Cuspal deflection is a biomechanical phenomenon characterized by the linear displacement of the cusp tips of a tooth due to the interplay between the polymerization shrinkage stress of the composite material and the flexibility of the cavity wall. This phenomenon has been observed to range from approximately 10 µm to 45 µm during composite restoration, with variations attributed to the measurement technique, tooth morphology, and cavity dimensions [3]. The application of thick layers of luting material may result in shrinkage strain and additional stress during the polymerization process. These stresses have the potential to diminish bond strength, elevate the likelihood of debonding, and ultimately shorten the lifespan of the restoration [4]. Even though layering techniques, fiber patches, and different polymerization procedures have been introduced [2] to decrease stresses while using the direct technique, the most effective method, with which polymerization shrinkage in mesio-occluso-distal (MOD) restorations with especially wide cavities can be best controlled, is to use “luted” partial posterior indirect ceramic restorations (PPIRs), as they create a very limited occurrence of shrinkage in a very thin layer [5,6] and cuspal coverage restorations could help prevent extreme cuspal deflection [7].

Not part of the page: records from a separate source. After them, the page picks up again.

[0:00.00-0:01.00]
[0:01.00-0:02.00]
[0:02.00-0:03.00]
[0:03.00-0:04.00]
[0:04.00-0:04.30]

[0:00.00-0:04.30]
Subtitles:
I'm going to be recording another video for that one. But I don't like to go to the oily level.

Another major advantage of the restorations produced with the indirect technique is that they are highly conservative options that ensure the protection of intact tooth tissue [8]. In full-coverage crown preparation, a significant reduction of enamel and dentin tissue (50–68%) is required, whereas the most substantial reduction in PPIR preparation occurs in overlay restorations (35–38%). This allows for the preservation of a greater amount of healthy tooth structure. [9]. A preparation design necessitating the extensive removal of hard tooth structure should be avoided for several reasons, including the fact that it leads to the exposure of dentin in close proximity to the pulp, with a high density of dentinal tubules resulting in an elevated secretion of dentinal fluid and increased risk of postoperative sensitivity. This, in turn, adversely affects the ratio of remaining dentin to cavity size, including the pulp cavity and dentin tubules. Furthermore, it heightens the risk of postoperative sensitivity and is contraindicated for young patients with large pulp chambers When indirect ceramic restorations are applied, pulp is protected through the application of more minimal preparation types (PPIR inlay, onlay, and overlay), and an increase in the longevity of the tooth is expected with increased dental tissue as a result of care exercised in minimally invasive dentistry [10].

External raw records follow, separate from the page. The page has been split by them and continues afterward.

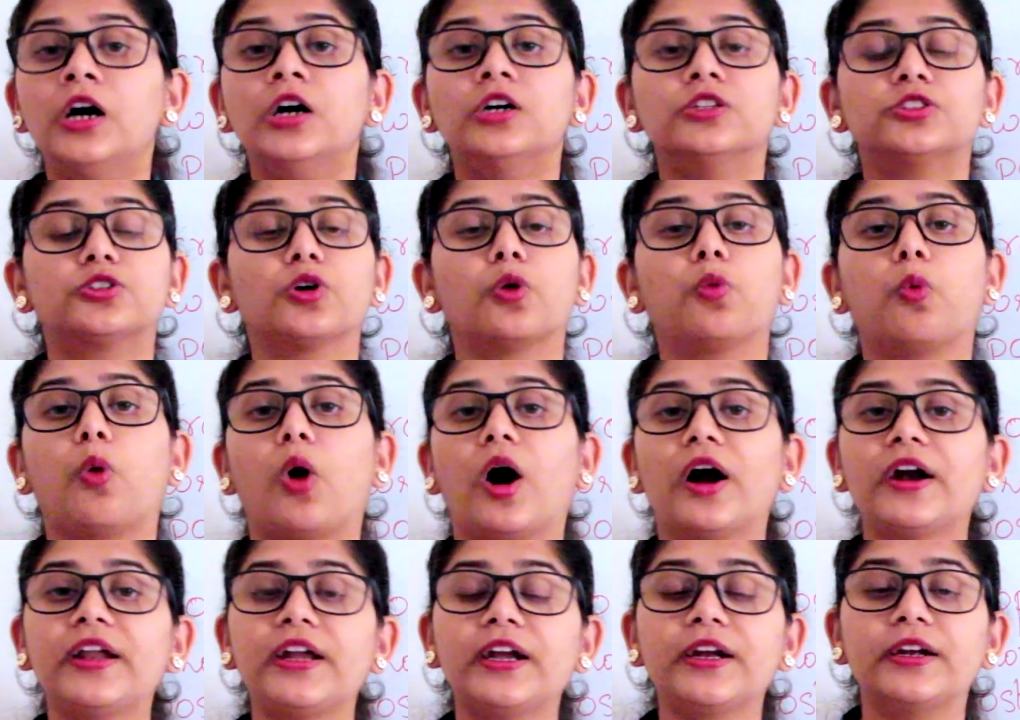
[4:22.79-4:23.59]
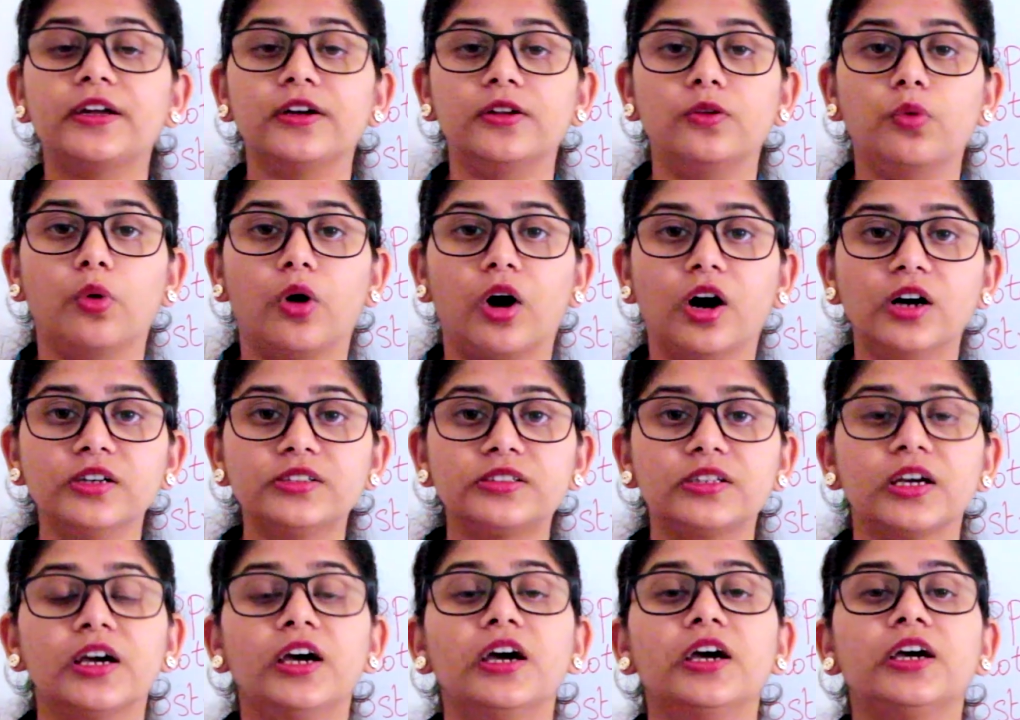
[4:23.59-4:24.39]
So what he did
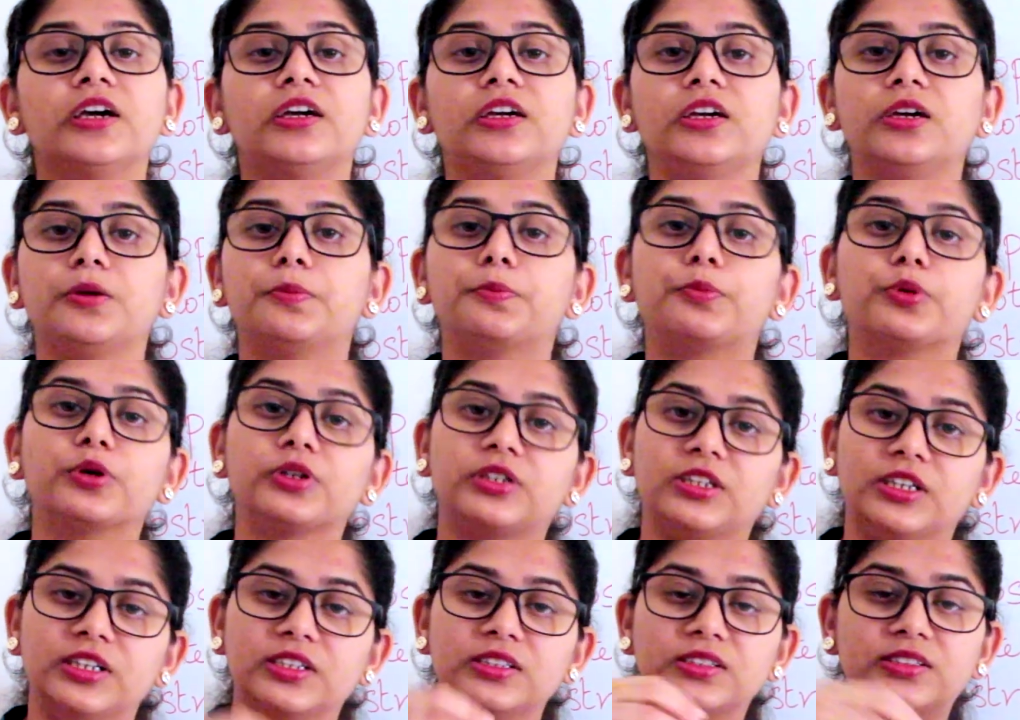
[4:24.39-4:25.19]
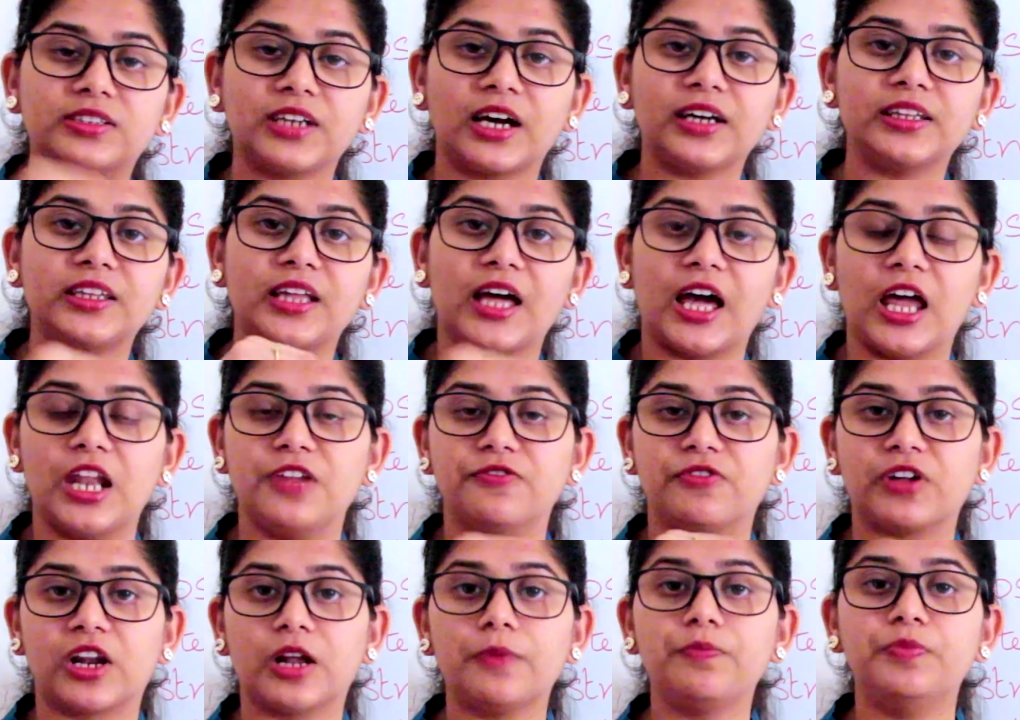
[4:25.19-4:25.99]
was, he put inside the
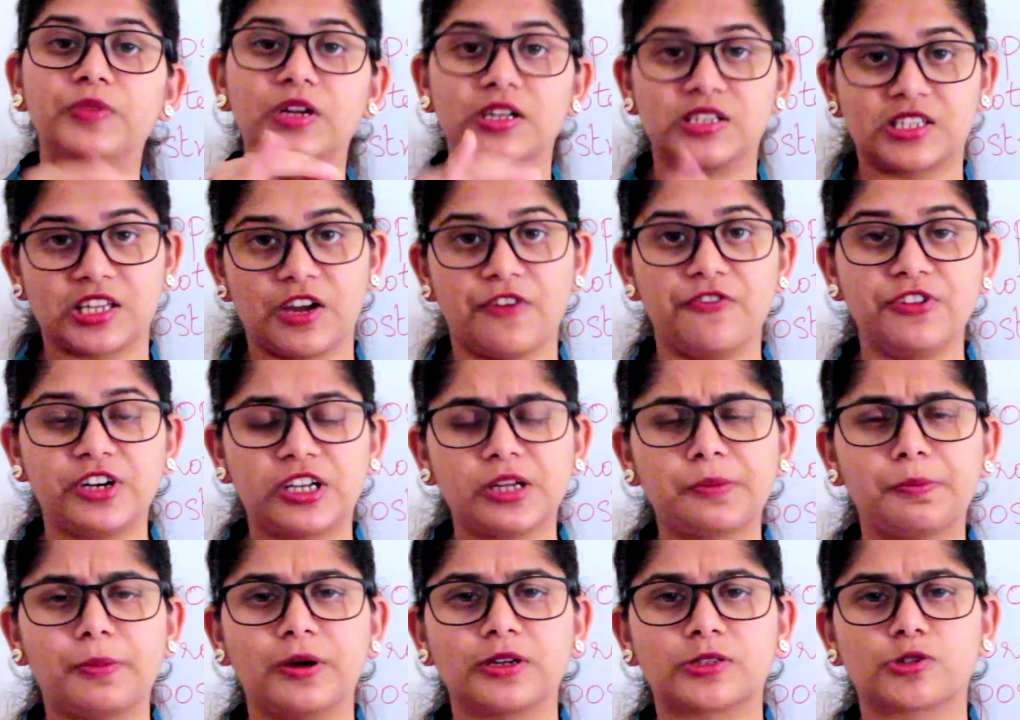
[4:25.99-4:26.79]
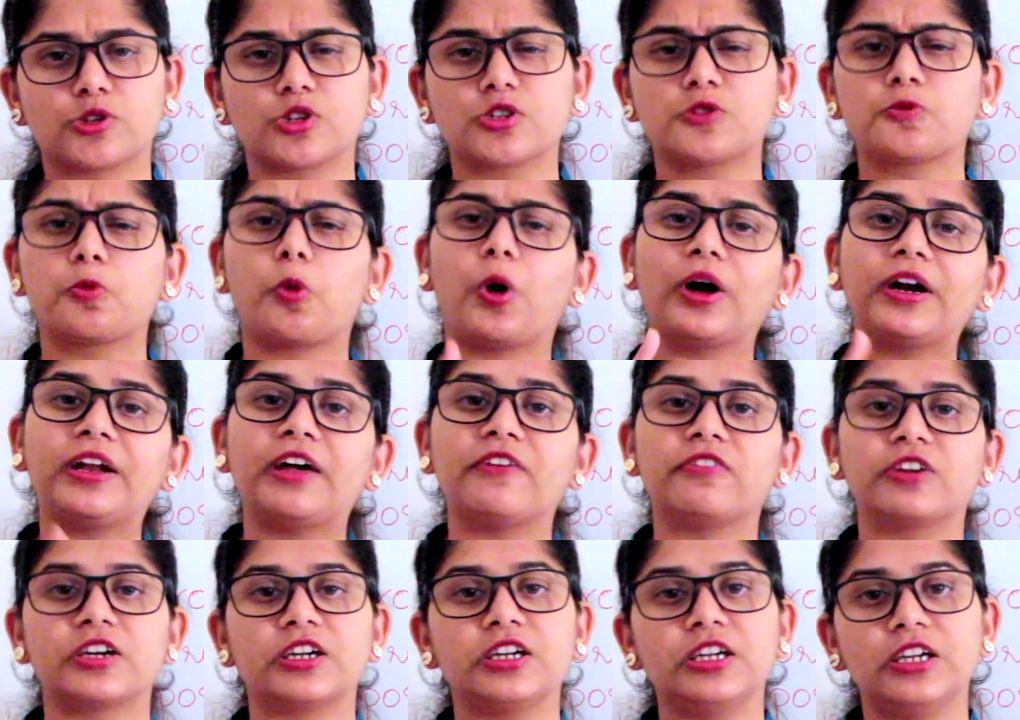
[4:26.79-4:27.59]
envelope the 70 pesos,
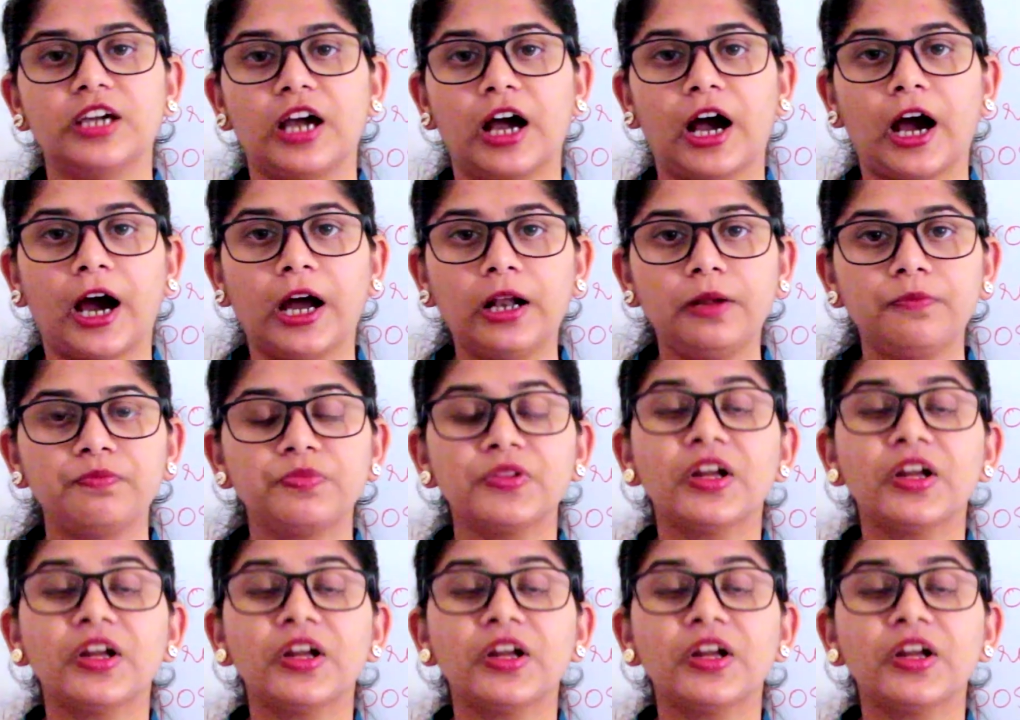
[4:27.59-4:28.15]
whatever he had,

Although monolithic lithium disilicate (LS) ceramic materials have been used successfully in PPIR for a long time, polymer-infiltrated ceramic network (PICN) materials are increasingly used for clinical purposes. LS materials have long been an excellent option in PPIR applications, with their optimal aesthetics and adequate resistance properties [11]. However, it has been reported that in regions with brittle structures and occlusal stresses, their disadvantages—such as dispersion in the tooth tissues and fractures or cracks that could occur in the restoration—might have catastrophic effects on the tooth tissue [12,13,14]. PICN materials were produced through the infiltration of polymerizable monomers into partially sintered porous ceramics, followed by heat-induced polymerization for curing. This results in the formation of two interpenetrating networks, namely the polymer and ceramic phases [15].

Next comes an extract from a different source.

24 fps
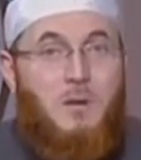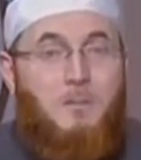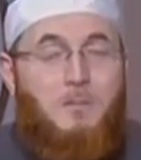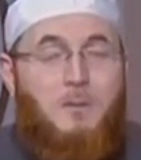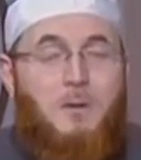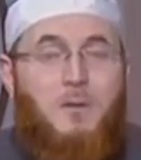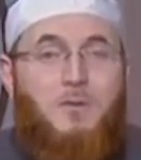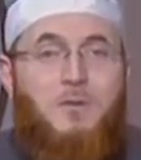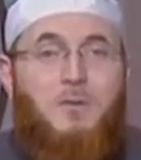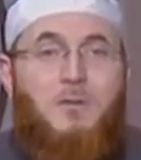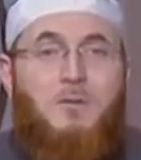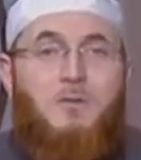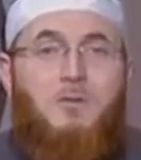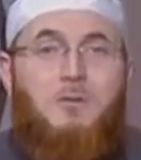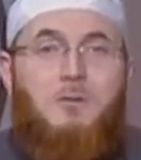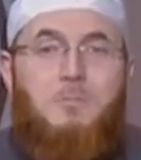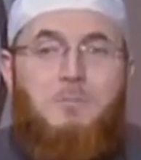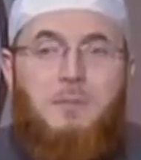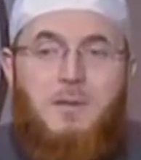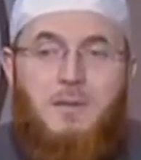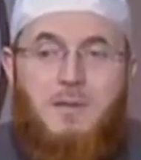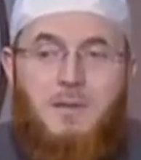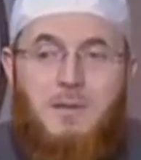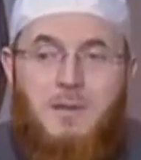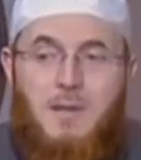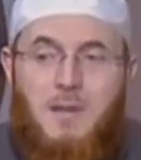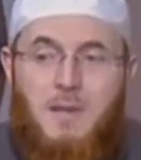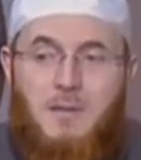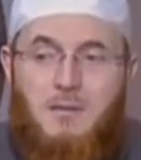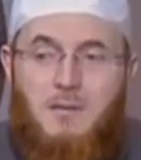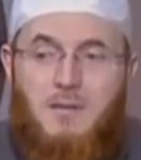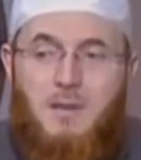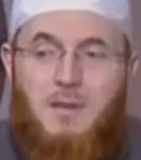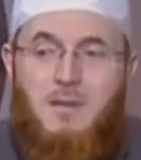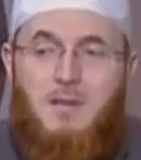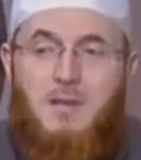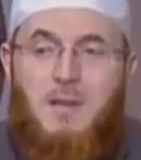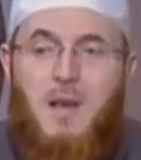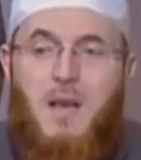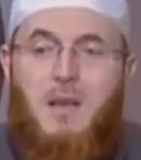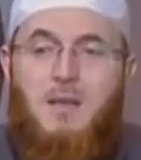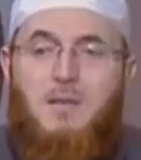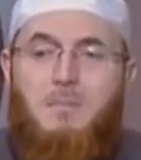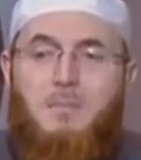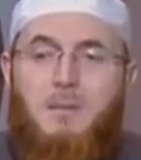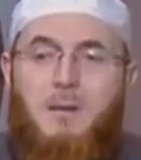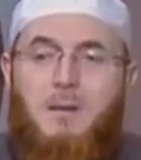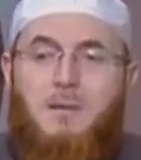a person who perceives this
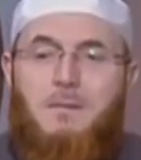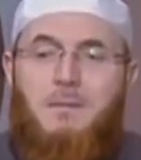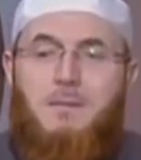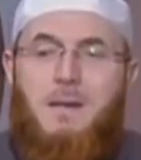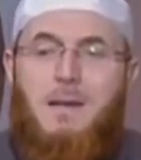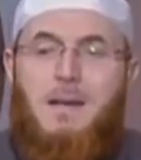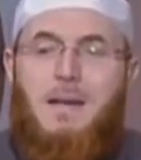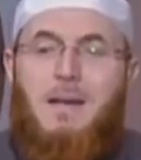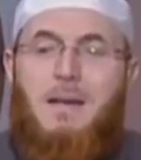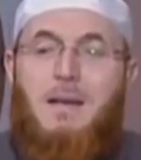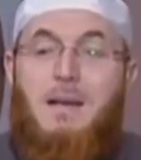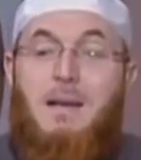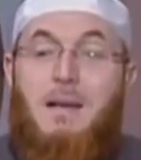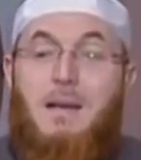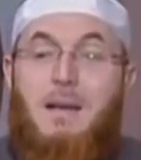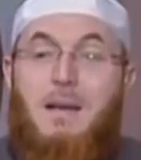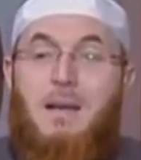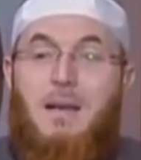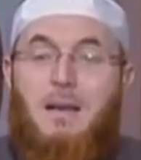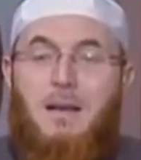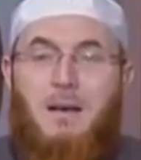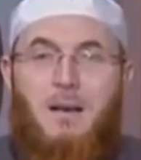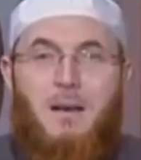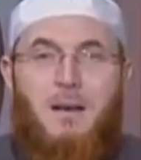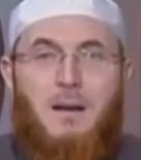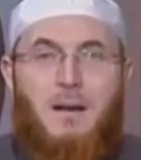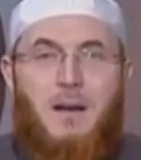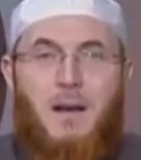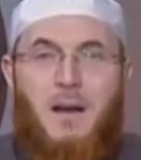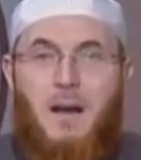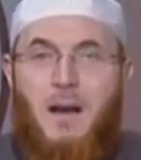as perfectly legal,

In clinical trials assessing all-ceramic restorations, it has been revealed that restoration cracks stand out as a primary cause of failure [16]. Cracks may emerge as a result of plastic deformations in high-stress peaks or stress concentrations in a specific region, as occurs with structural and production defects [17]. During load, stress that emerges in these regions is not distributed homogenously in the restoration [18]. As a result of the stress concentration occurring in the defective region, cracks progress and permanent damage emerges in the mechanical element [19,20]. Conditions that may emerge as a result of multiple loading variation through three-dimensional finite element analysis (FEM) are set forth by definite calculations, and even the behaviors of very complex geometrical structures can be interpreted [21]. The extended finite element method (XFEM), which is an effective method for understanding the fracture mechanism and estimating when material might be unsuccessful, is also a useful tool for analyzing the progression of a crack occurring due to pre-existing defects [22]. An initial crack can be placed inside the element related to this method, and as a result of the analysis, the progression of the crack and consequent final fracture risk calculation can be performed. As this method forms discontinuous regions along the crack and around its tip, a better dispersion pattern can be ensured by not remeshing and increasing the degree of freedom [17,20]. Therefore, XFEM is a useful method for analyzing the mechanical behavior of restoration material fractures and estimating their failure risk.
Dental ceramics are susceptible to slow, progressive crack growth after cyclic loading in the oral environment [23]. Fatigue resistance is an important factor that determines the longevity of ceramic restorations [24]. Despite the fact that, in previous studies [11], good results have been reported for LS materials regarding fatigue resistance for over a decade, studies on fatigue resistance for PICNs have only been reported in the last few years. In addition, the results of studies comparing the fatigue resistance of the two materials are not consistent [14,25,26,27,28], and conducting more studies will be helpful in yielding more definite results.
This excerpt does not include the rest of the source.